● **Supplied information**:
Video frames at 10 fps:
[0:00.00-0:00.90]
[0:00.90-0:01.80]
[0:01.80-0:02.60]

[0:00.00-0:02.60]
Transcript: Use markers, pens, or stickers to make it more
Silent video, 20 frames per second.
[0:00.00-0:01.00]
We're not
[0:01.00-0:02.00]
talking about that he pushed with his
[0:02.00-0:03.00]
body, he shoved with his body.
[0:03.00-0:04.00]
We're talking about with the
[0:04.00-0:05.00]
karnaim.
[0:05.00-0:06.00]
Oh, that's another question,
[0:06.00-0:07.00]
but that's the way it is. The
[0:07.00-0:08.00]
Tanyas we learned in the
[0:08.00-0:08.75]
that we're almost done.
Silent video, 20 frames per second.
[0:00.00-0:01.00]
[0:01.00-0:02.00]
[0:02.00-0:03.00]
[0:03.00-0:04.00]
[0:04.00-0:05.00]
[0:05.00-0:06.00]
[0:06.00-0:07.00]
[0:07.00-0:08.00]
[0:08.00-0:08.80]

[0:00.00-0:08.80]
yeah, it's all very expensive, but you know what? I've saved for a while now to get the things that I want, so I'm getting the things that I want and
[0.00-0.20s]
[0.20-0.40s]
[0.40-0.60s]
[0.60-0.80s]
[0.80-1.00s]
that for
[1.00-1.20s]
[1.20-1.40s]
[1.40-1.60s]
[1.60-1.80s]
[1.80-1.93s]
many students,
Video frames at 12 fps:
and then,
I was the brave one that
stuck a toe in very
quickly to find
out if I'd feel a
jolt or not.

● **Task instructions**:
Repeat the entries above exactly, leaving nothing out.

● **Answer space**:
Video frames at 10 fps:
[0:00.00-0:00.90]
[0:00.90-0:01.80]
[0:01.80-0:02.60]

[0:00.00-0:02.60]
Transcript: Use markers, pens, or stickers to make it more
Silent video, 20 frames per second.
[0:00.00-0:01.00]
We're not
[0:01.00-0:02.00]
talking about that he pushed with his
[0:02.00-0:03.00]
body, he shoved with his body.
[0:03.00-0:04.00]
We're talking about with the
[0:04.00-0:05.00]
karnaim.
[0:05.00-0:06.00]
Oh, that's another question,
[0:06.00-0:07.00]
but that's the way it is. The
[0:07.00-0:08.00]
Tanyas we learned in the
[0:08.00-0:08.75]
that we're almost done.
Silent video, 20 frames per second.
[0:00.00-0:01.00]
[0:01.00-0:02.00]
[0:02.00-0:03.00]
[0:03.00-0:04.00]
[0:04.00-0:05.00]
[0:05.00-0:06.00]
[0:06.00-0:07.00]
[0:07.00-0:08.00]
[0:08.00-0:08.80]

[0:00.00-0:08.80]
yeah, it's all very expensive, but you know what? I've saved for a while now to get the things that I want, so I'm getting the things that I want and
[0.00-0.20s]
[0.20-0.40s]
[0.40-0.60s]
[0.60-0.80s]
[0.80-1.00s]
that for
[1.00-1.20s]
[1.20-1.40s]
[1.40-1.60s]
[1.60-1.80s]
[1.80-1.93s]
many students,
Video frames at 12 fps:
and then,
I was the brave one that
stuck a toe in very
quickly to find
out if I'd feel a
jolt or not.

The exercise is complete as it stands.